I am pleased to have contributed about 14 paintings, plus sketches, to be used as illustrations for the book. One of them “My girl” is a painting of one of my own peregrines, Missy.(pictured above) You may have seen the original of it displayed at the falconry fair a couple of years ago. We are now putting this image into print in time to be launched at the falconry festival in July. When the original was displayed it attracted many favourable comments, and so hopefully this will prove to be a popular print.
You can learn more about Ed pitchers new book "the flying of falcons" by clicking here
Tuesday, 9 June 2009
When we launched the Andrew Ellis premier edition giclee “The chase is on “, we decided it was an ideal opportunity to support the work of The cheetah conservation fund. Each time one of the giclees sells we make a donation of 15% of the profit to the CCF. When 2 of the run of 25 sold last month we were really happy to be able to make a donation which we know will go to help the very important work that the CCF carry out.
The CCF have a vision “to see a world in which cheetah’s live and flourish in co-existence with people and the environment” and to achieve this are involved in science and research programmes, and they’ve managed to reduce the number of cheetahs killed on commercial farms through education. CCF has close links and assists in training and sharing programme successes with other countries where cheetah live, including Botswana, South Africa, Zimbabwe, Iran and Algeria. CCF's international programme includes distributing CCF materials, lending resources and support, and providing training through Africa and the rest of the world.

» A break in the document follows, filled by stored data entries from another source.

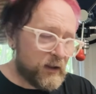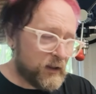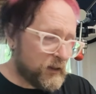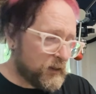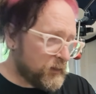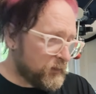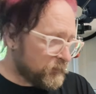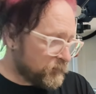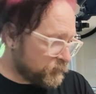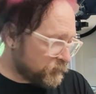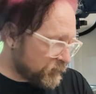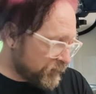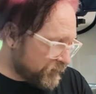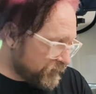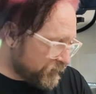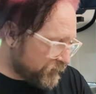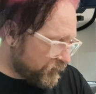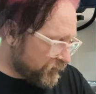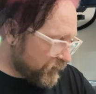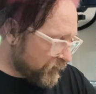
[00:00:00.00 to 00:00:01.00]

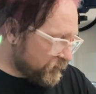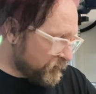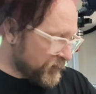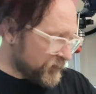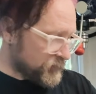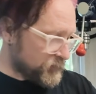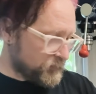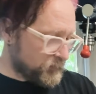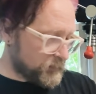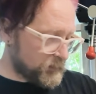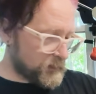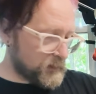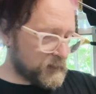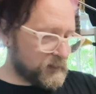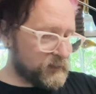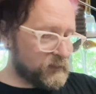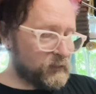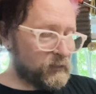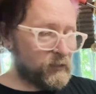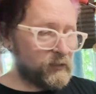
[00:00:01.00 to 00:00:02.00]
I'll make sure
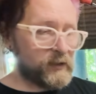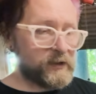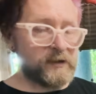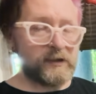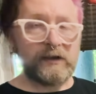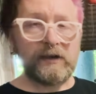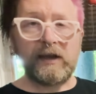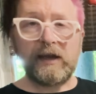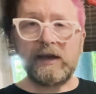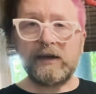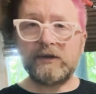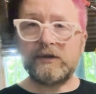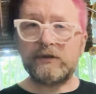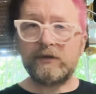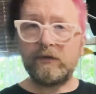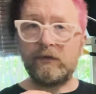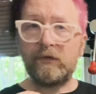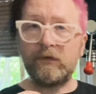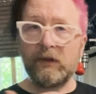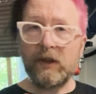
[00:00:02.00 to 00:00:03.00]
that all these little edges are
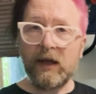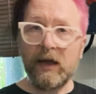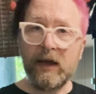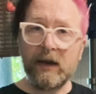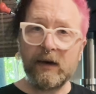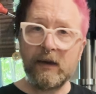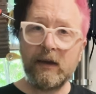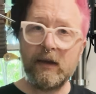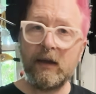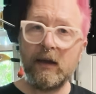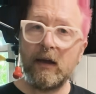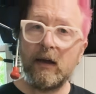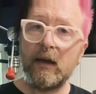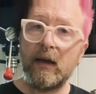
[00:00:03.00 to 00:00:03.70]
flat,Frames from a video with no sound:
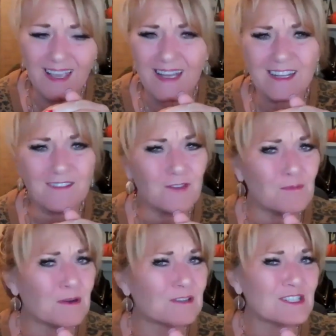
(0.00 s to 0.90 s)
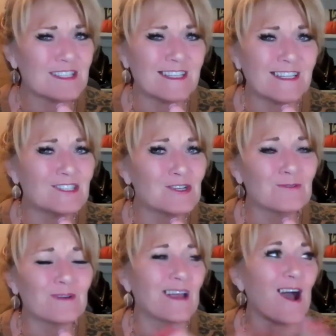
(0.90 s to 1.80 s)
And if you've purchased any
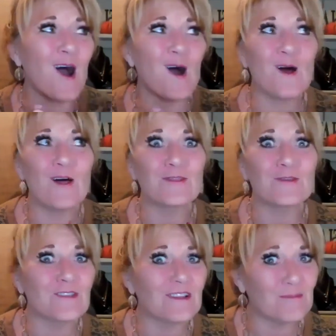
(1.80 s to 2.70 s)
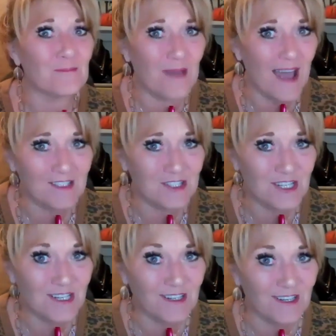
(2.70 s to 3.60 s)
jewelry all through the past
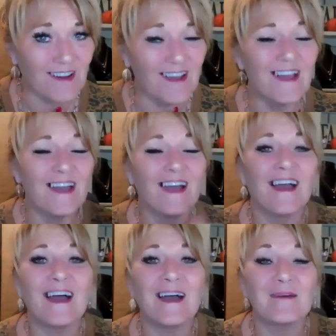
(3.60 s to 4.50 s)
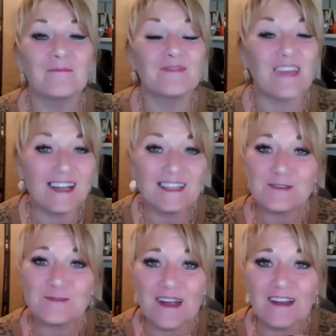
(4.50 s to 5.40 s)
year, that is
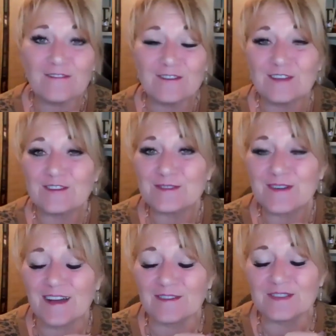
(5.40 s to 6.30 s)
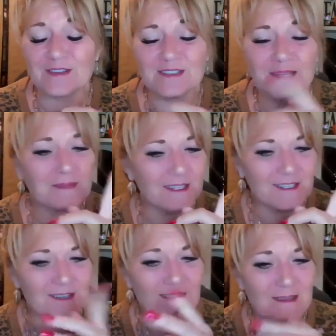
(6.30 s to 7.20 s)
a write-off for you as well. So something
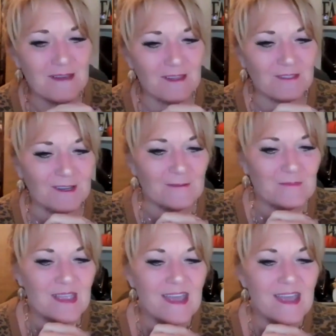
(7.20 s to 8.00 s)
to think about there.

The plight of cheetahs symbolizes the problems that many predators face throughout the world.The world's fastest land animal, the sleek and long-legged cheetah, is losing its race for survival. Once a common animal found on five continents, the cheetah is now an Endangered Species. Loss of habitat, conflict with humans, as well as its own loss of genetic variation, are the main threats facing the cheetah today. The cheetah needs large expanses of land to survive, but with changes in land use and habitat pressures, such as bush encroachment, this area is becoming smaller and smaller. Unfortunately, captive breeding efforts have not proven meaningful to the cheetah's hopes of survival.Cheetahs have existed on earth for at least three-and-a-half to four million years - long before any of the other big cats that are alive today. About 20,000 years ago, cheetahs were common throughout Africa, Asia, Europe, and North America
The number of cheetahs has decreased from 100,000 at end of the 19th century to approximately 10,000 today.
So please consider helping this worthy cause.
Remember 15% of the profits from the sale of each copy of “The chase is on” by Andrew Ellis go direct to The Cheetah Conservation Fund.
To find out more about the work of the Cheetah conservation Fund visit www.cheetah.org
Monday, 18 May 2009
Within the range of 8 cards, we've chosen a mixture of animals and birds, they are available to buy singularly and as packs. As with our prints and the new calendar for 2010 , we are happy to send the cards worldwide.
Here's 3 of the images which are available.
"Broken silence"- timber wolves
"Get 'em up"- pointer and grouse
"Springbok clash"- springbok
Over the coming months Andrew will be explaining the story behind each of the paintings used in his new range of cards.